Rajasthan has established itself as a significant tourist destination on the domestic as well as international tourist map. The state is known for its diversity in terms of natural resources, cultural heritage, historical as well as archaeological wonders and rare wild life. Consequently, there is tremendous potential for eco-tourism in Rajasthan.
What is Eco-Tourism ?
Eco-Tourism has been broadly defined as tourism which is ecologically sustainable.
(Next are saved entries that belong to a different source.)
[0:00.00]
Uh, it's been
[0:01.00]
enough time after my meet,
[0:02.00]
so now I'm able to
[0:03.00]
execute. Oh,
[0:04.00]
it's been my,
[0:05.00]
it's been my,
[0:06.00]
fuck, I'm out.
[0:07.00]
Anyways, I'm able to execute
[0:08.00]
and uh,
As per international ecotourism society, Ecotourism is now defined as “responsible travel to natural areas that conserves the environment, sustains the well-being of the local people, and involves interpretation and education” (TIES, 2015)
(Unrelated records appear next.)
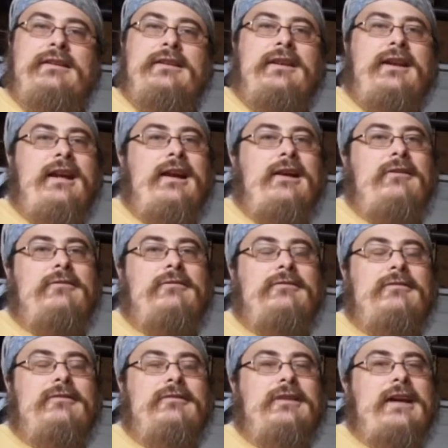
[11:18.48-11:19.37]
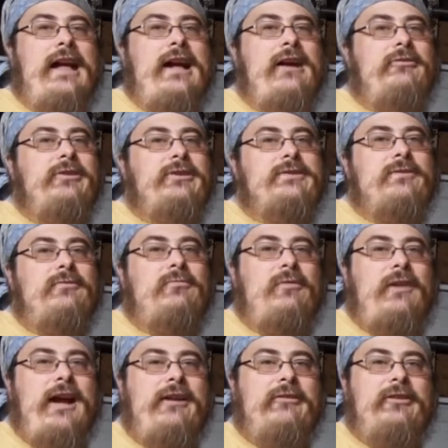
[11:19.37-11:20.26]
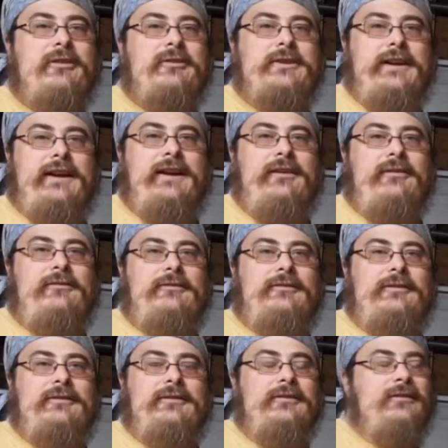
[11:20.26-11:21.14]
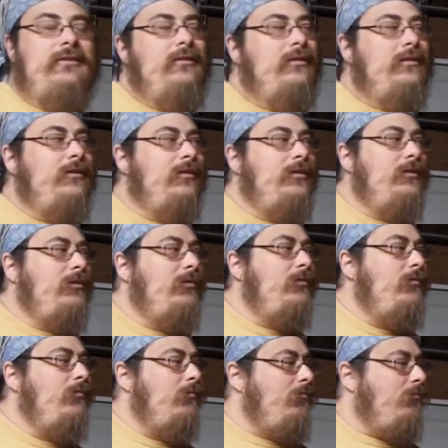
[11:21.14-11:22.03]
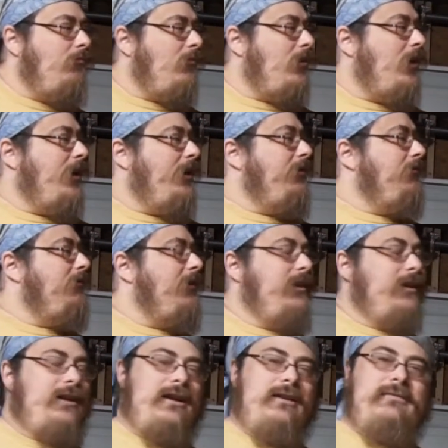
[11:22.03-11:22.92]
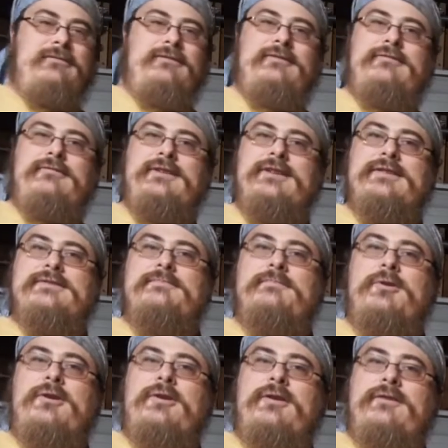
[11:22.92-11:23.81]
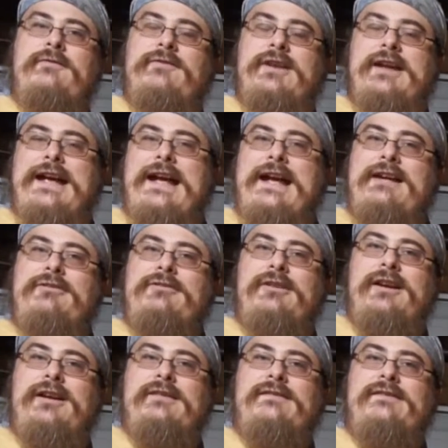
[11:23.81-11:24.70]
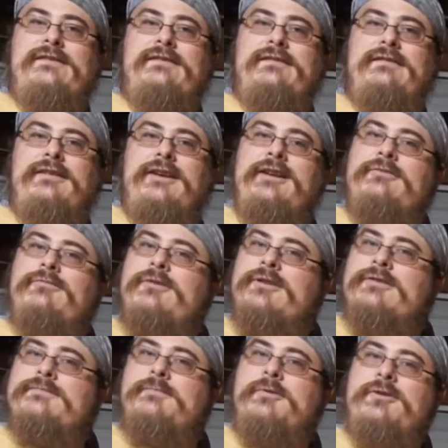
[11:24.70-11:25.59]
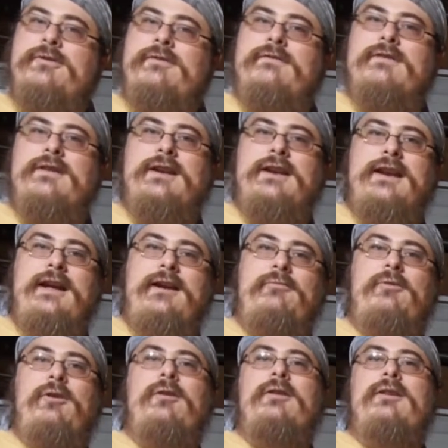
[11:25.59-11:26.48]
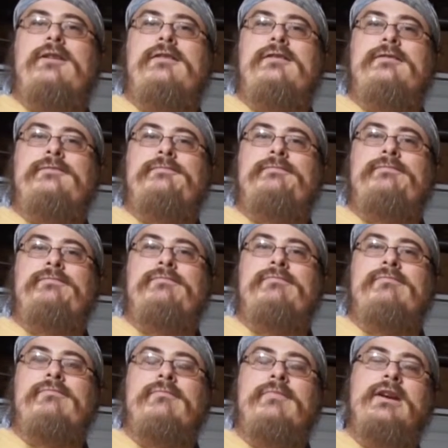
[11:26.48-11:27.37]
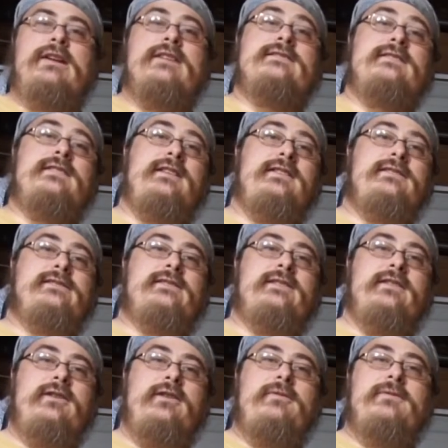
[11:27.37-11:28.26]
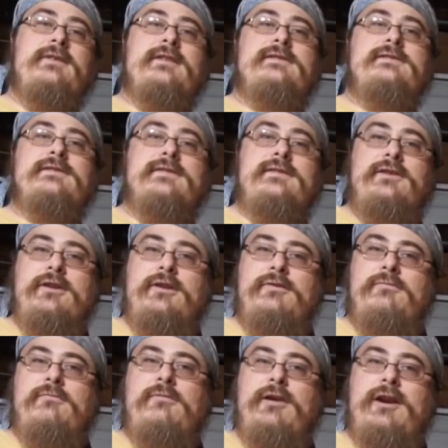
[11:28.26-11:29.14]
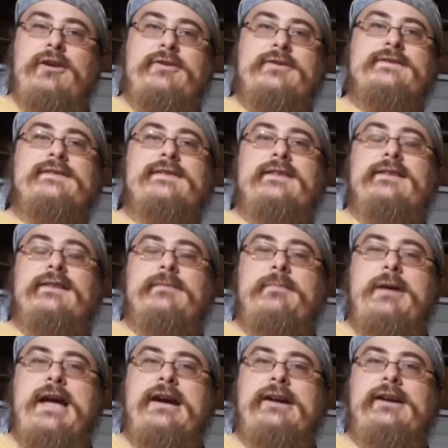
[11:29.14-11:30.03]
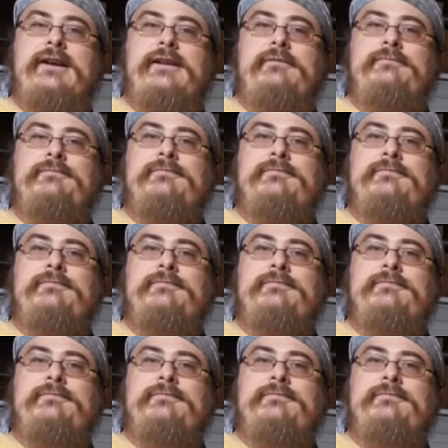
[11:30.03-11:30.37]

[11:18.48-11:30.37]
Now, how does a router tell what is part of the address and what is part of the network? Because it needs to know this to know where to send the packet.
Eco-Tourism Sites in Rajasthan
Rajasthan Government’s emphasis has been on community-based ecotourism, encouraging public–private sector participation, and infrastructural development.
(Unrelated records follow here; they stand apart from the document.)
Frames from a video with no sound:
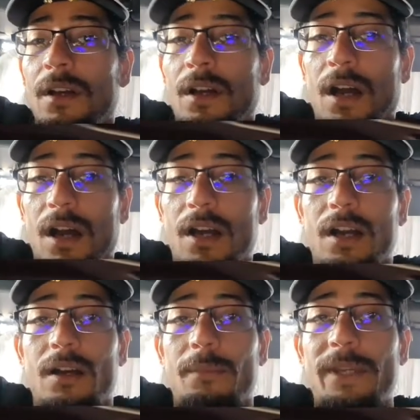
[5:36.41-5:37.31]
Uh,
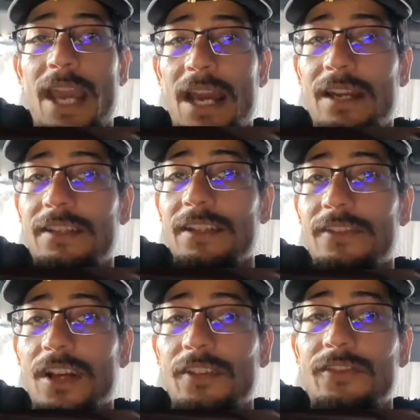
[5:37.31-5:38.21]
but yeah, there's
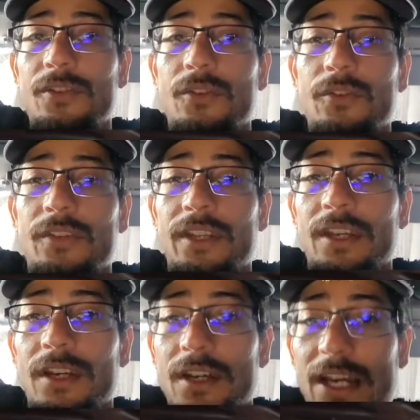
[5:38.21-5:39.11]
also the, uh,
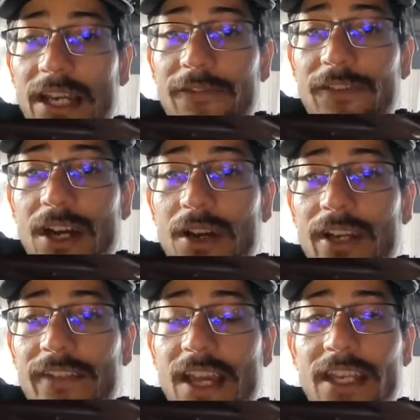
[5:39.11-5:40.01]
I gotta figure out
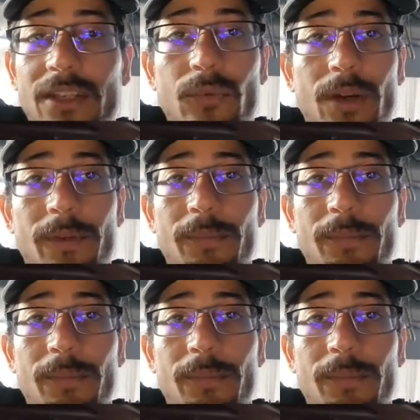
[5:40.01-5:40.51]
exactly where I'm gonna put the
Sunda Mata temple in Jalore district, Bassi in Chittorgarh district, Kumbhalgarh in Rajsamand district, Hamirgarh and Menal, both in Bhilwara district have been developed as per guidelines of eco-tourism.
The Government of Rajasthan released new Rajasthan’s Eco-tourism policy in 2021. This policy has been framed with an aim to generate economic benefits after conserving natural areas and attracting tourism in Rajasthan
In 2018, department of tourism has submitted the proposal to include
- Sariska (Alwar),
- Kaila Devi wildlife sanctuary (Karauli),
- Kumbhalgarh wildlife sanctuary &
- Todgarh Raoli wildlife sanctuary (Rajsamand),
- Mount Abu wildlife sanctuary (Sirohi) and
- Jhalana Safari Park (Jaipur)
for development under the centre’s eco-circuit theme.